- TASK PROMPT
Omit every picture. Return all other data as it stands.

Dataset entries:
Content starts

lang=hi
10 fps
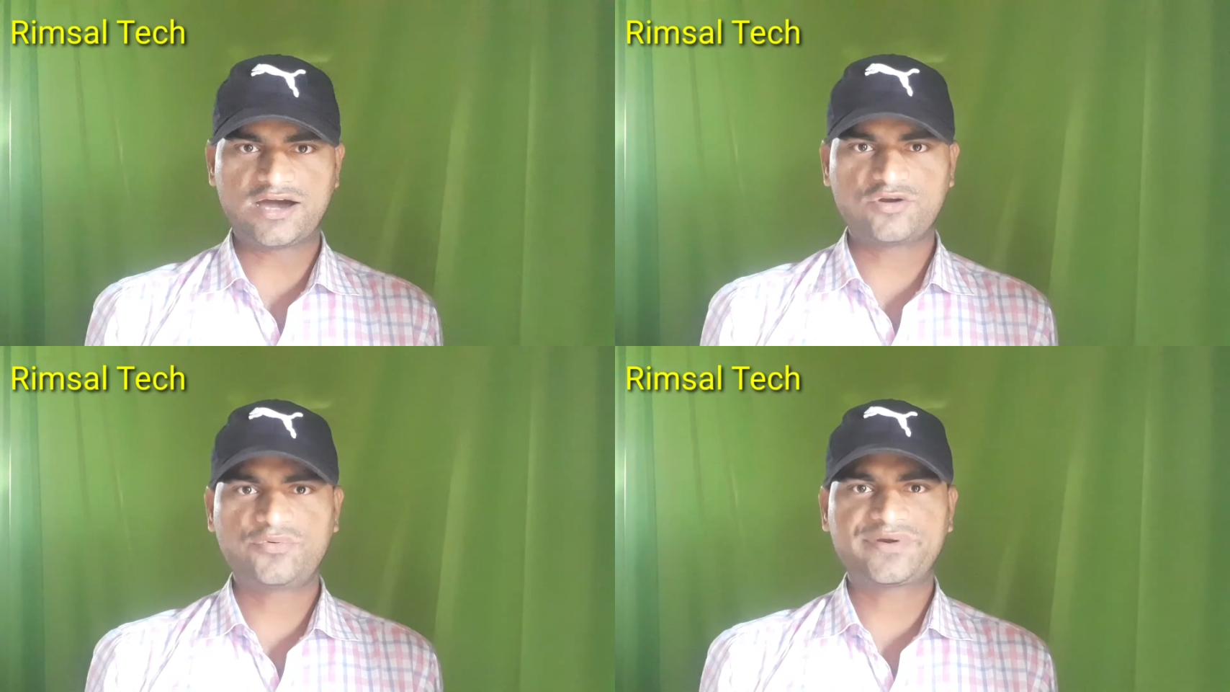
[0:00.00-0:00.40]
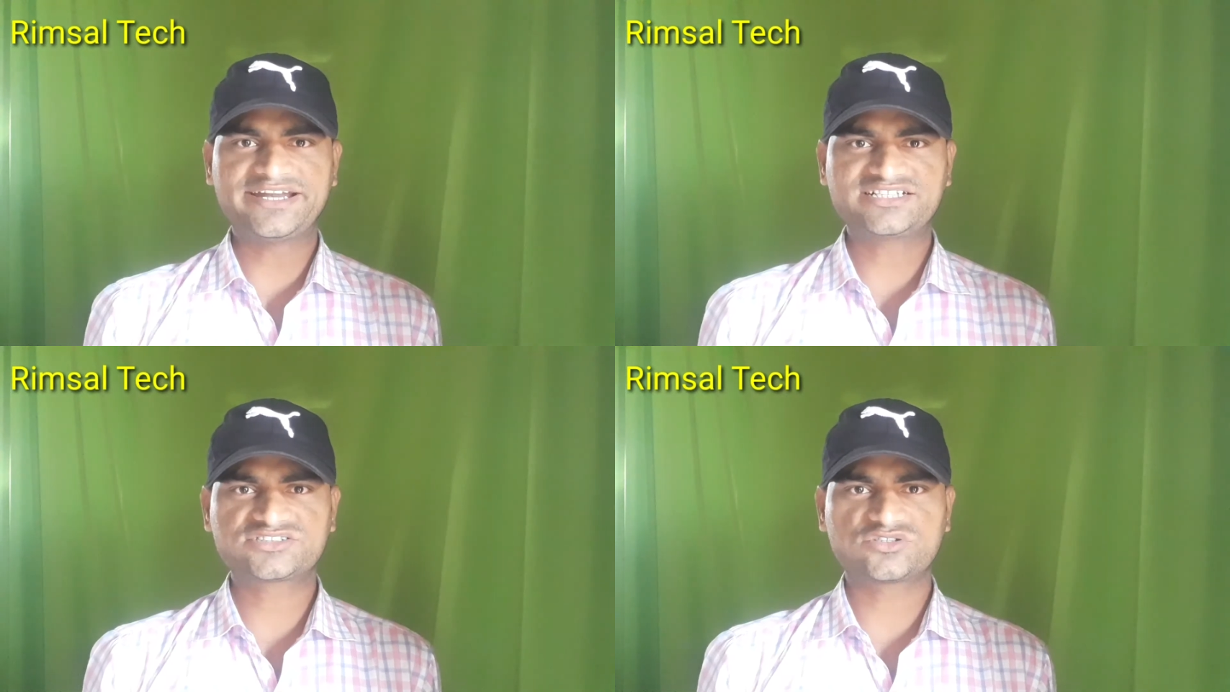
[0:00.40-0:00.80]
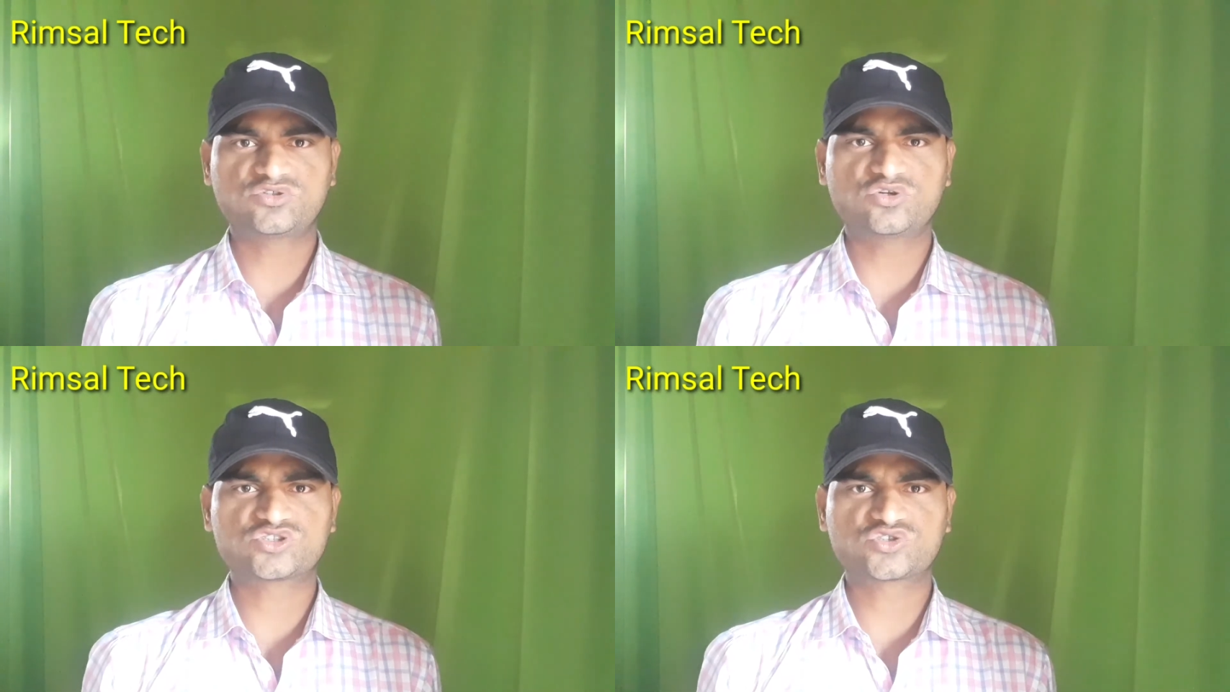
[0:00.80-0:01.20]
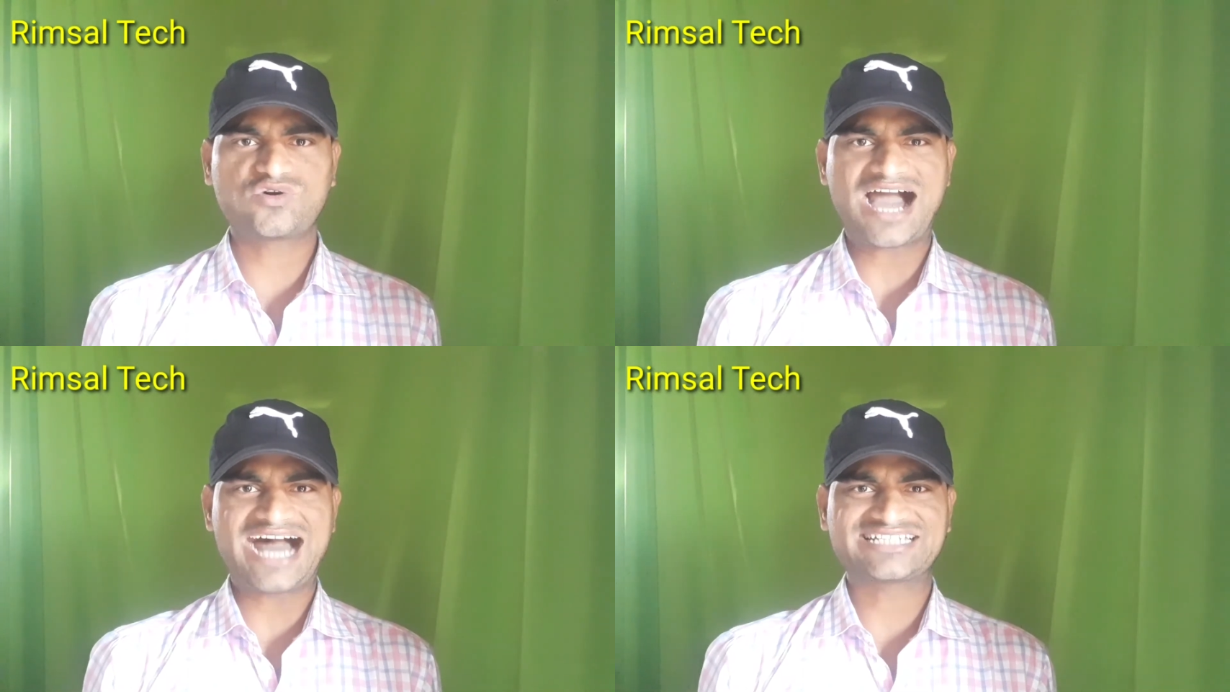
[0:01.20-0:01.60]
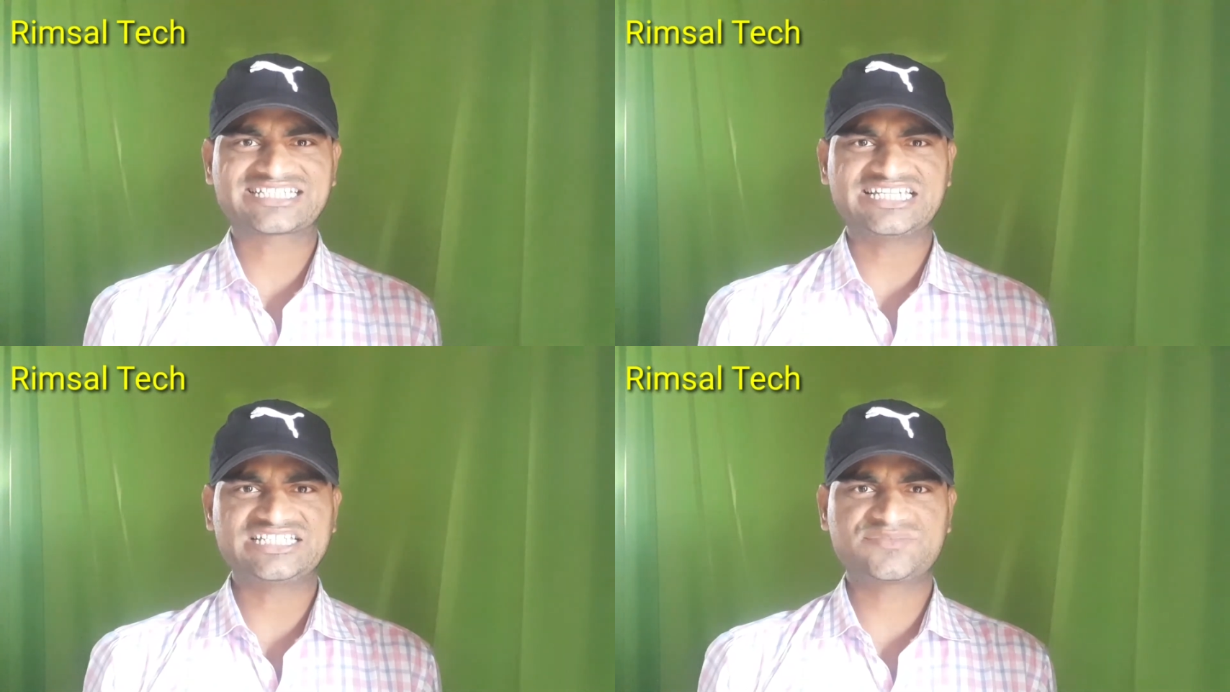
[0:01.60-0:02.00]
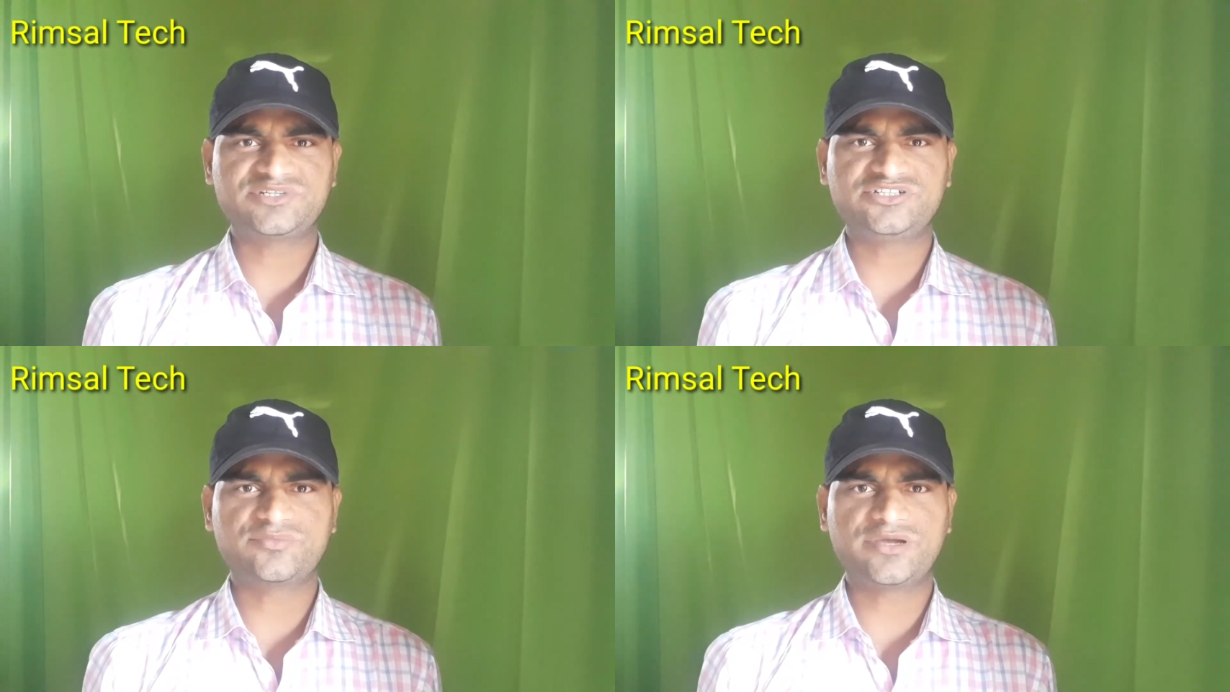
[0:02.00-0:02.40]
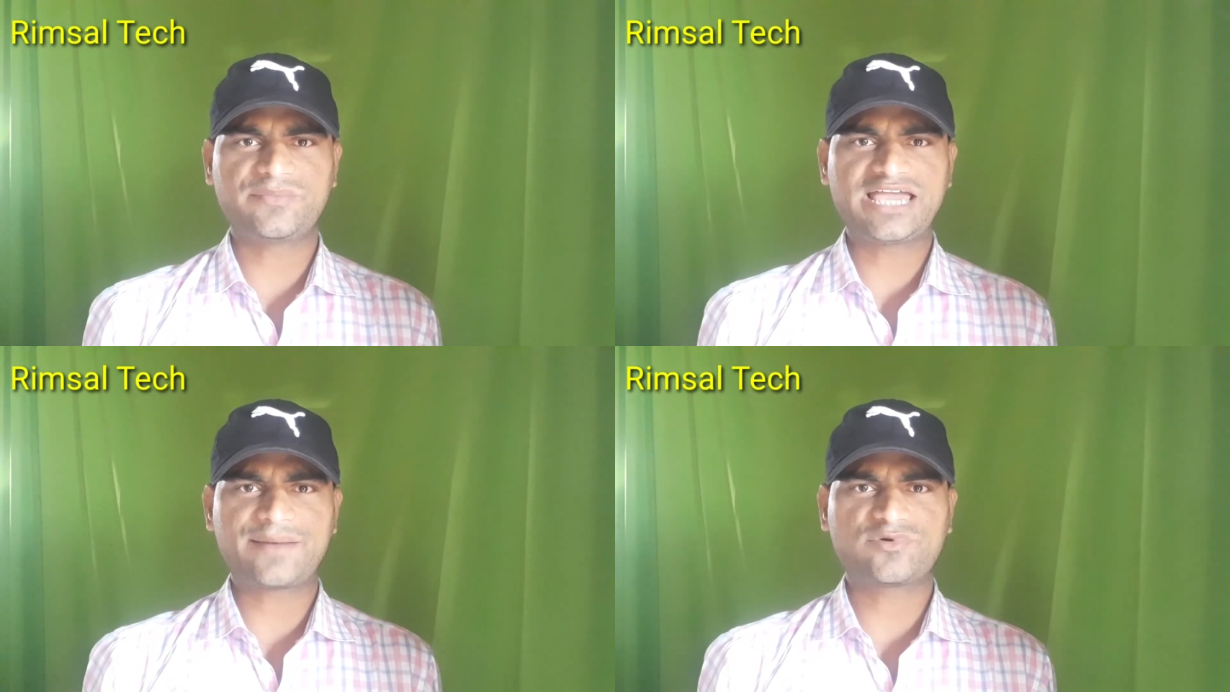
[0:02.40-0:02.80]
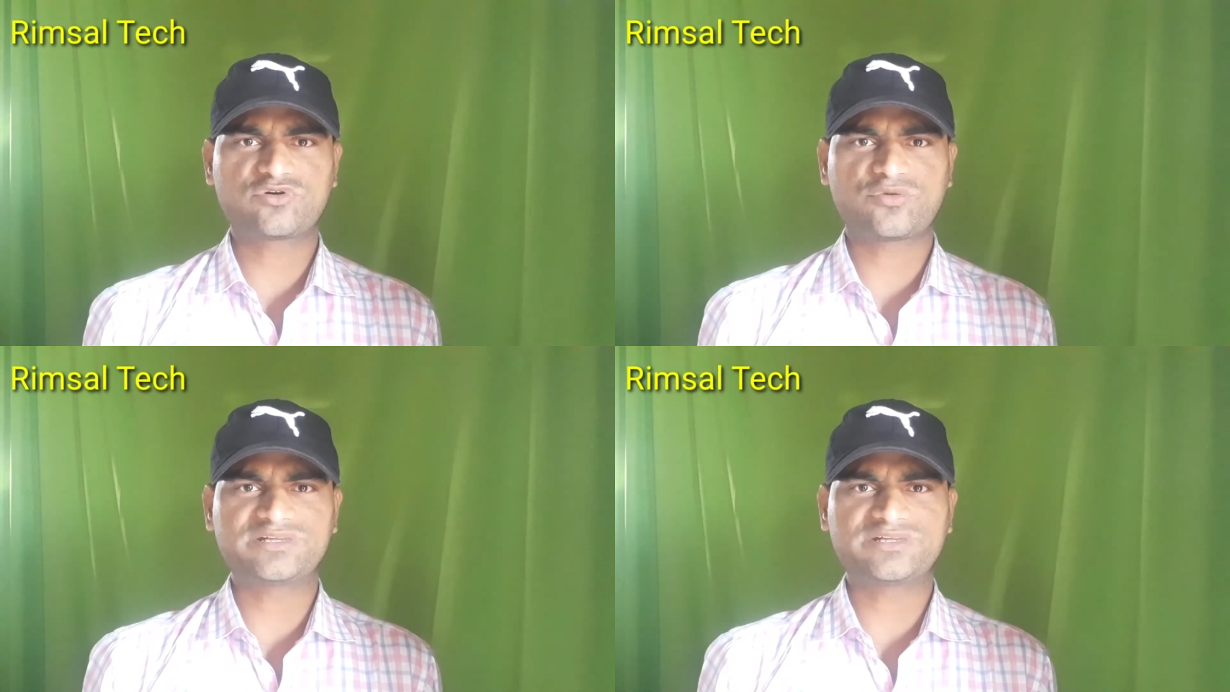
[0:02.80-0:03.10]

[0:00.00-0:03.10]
हेलो फ्रेंड्स दोस्तों आज के इस वीडियो में मैं आप लोगों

Content ends

- ANSWER SECTION
lang=hi
10 fps
[0:00.00-0:00.40]
[0:00.40-0:00.80]
[0:00.80-0:01.20]
[0:01.20-0:01.60]
[0:01.60-0:02.00]
[0:02.00-0:02.40]
[0:02.40-0:02.80]
[0:02.80-0:03.10]

[0:00.00-0:03.10]
हेलो फ्रेंड्स दोस्तों आज के इस वीडियो में मैं आप लोगों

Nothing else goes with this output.